A month later, in September 2017, the FDA announced it was halting Opdivo clinical trials testing the drug in conjunction with Celgene’s Revlimid or Pomalyst medications, which are the same medications used in conjunction with Keytruda, due to the previous multiple myeloma patient deaths.

Last year, Merck voluntarily requested that Keytruda’s approvals be restricted as a first-line treatment for HER2-positive gastric and GEJ cancer to PD-L1-positive tumors only.

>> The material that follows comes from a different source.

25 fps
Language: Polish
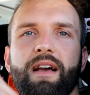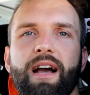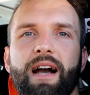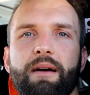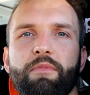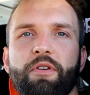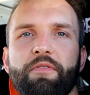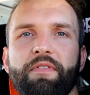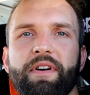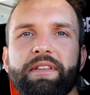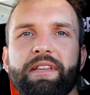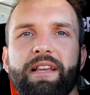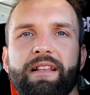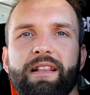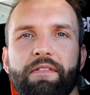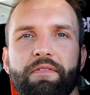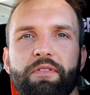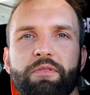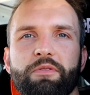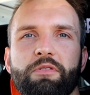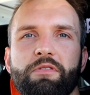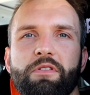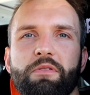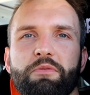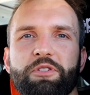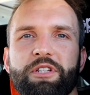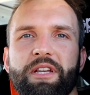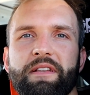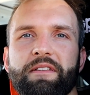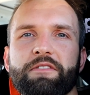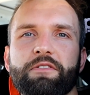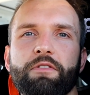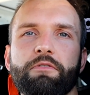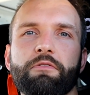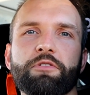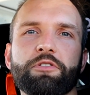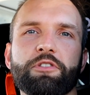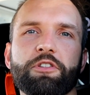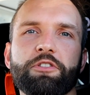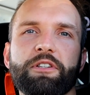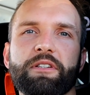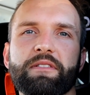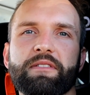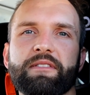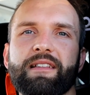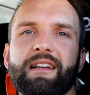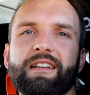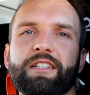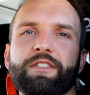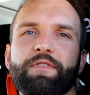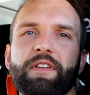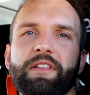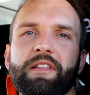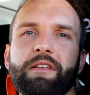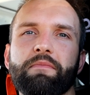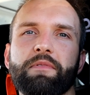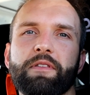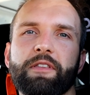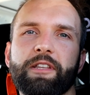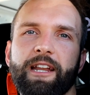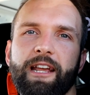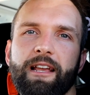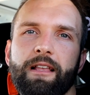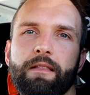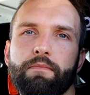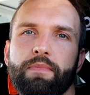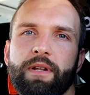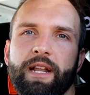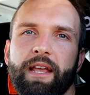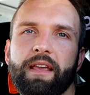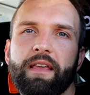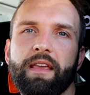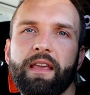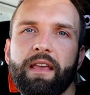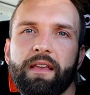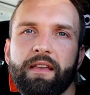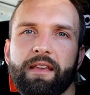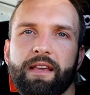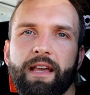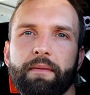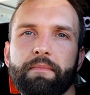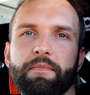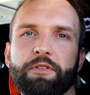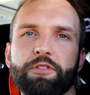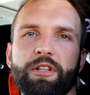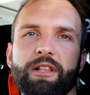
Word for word: Hamowanie lewą nogą często łączy się z tak zwanym trail breakingiem,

Advisory Committee Meeting Public Participation

The FDA ODAC advisory committee will meet on September 26, 2024, at the FDA’s White Oak Campus in Silver Spring, Maryland. The agency indicates that the public will have the opportunity to participate, and that the meeting will be available through online teleconferencing and video conferencing platforms.

Those with questions about attending the meeting can obtain more information by visiting: https://www.fda.gov/AdvisoryCommittees/AboutAdvisoryCommittees/ucm408555.htm

The agency is also accepting and considering public comments until September 25, but only those received by September 12 will be provided to the Committee. Information on how to submit comments is available in the FDA federal register notice.